§ **Work instructions**:
Return each line of the records with nothing changed, pictures excepted.

━━ Source data ━━

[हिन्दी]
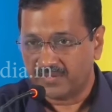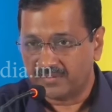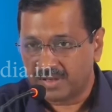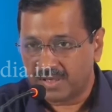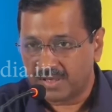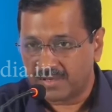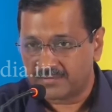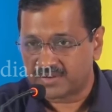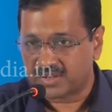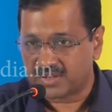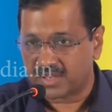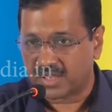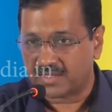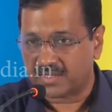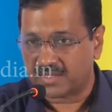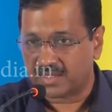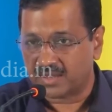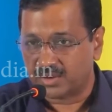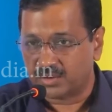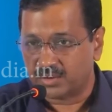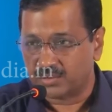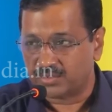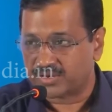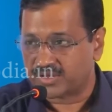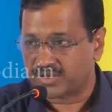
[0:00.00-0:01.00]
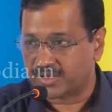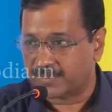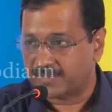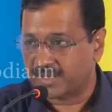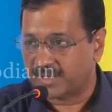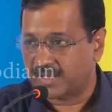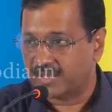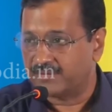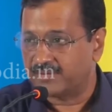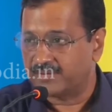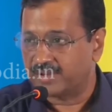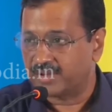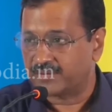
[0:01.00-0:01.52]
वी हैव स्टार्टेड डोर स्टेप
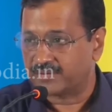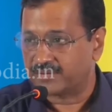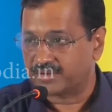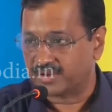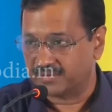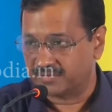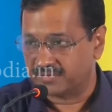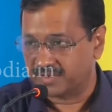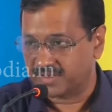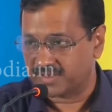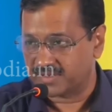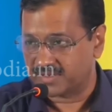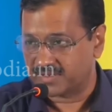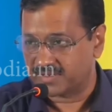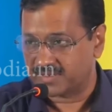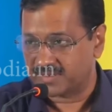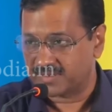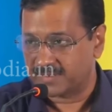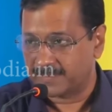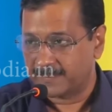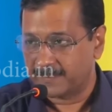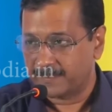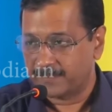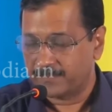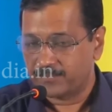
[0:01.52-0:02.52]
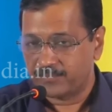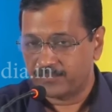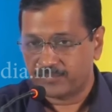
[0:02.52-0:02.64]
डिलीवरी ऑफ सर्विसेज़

━━━

§ **Your response**:
[हिन्दी]
[0:00.00-0:01.00]
[0:01.00-0:01.52]
वी हैव स्टार्टेड डोर स्टेप
[0:01.52-0:02.52]
[0:02.52-0:02.64]
डिलीवरी ऑफ सर्विसेज़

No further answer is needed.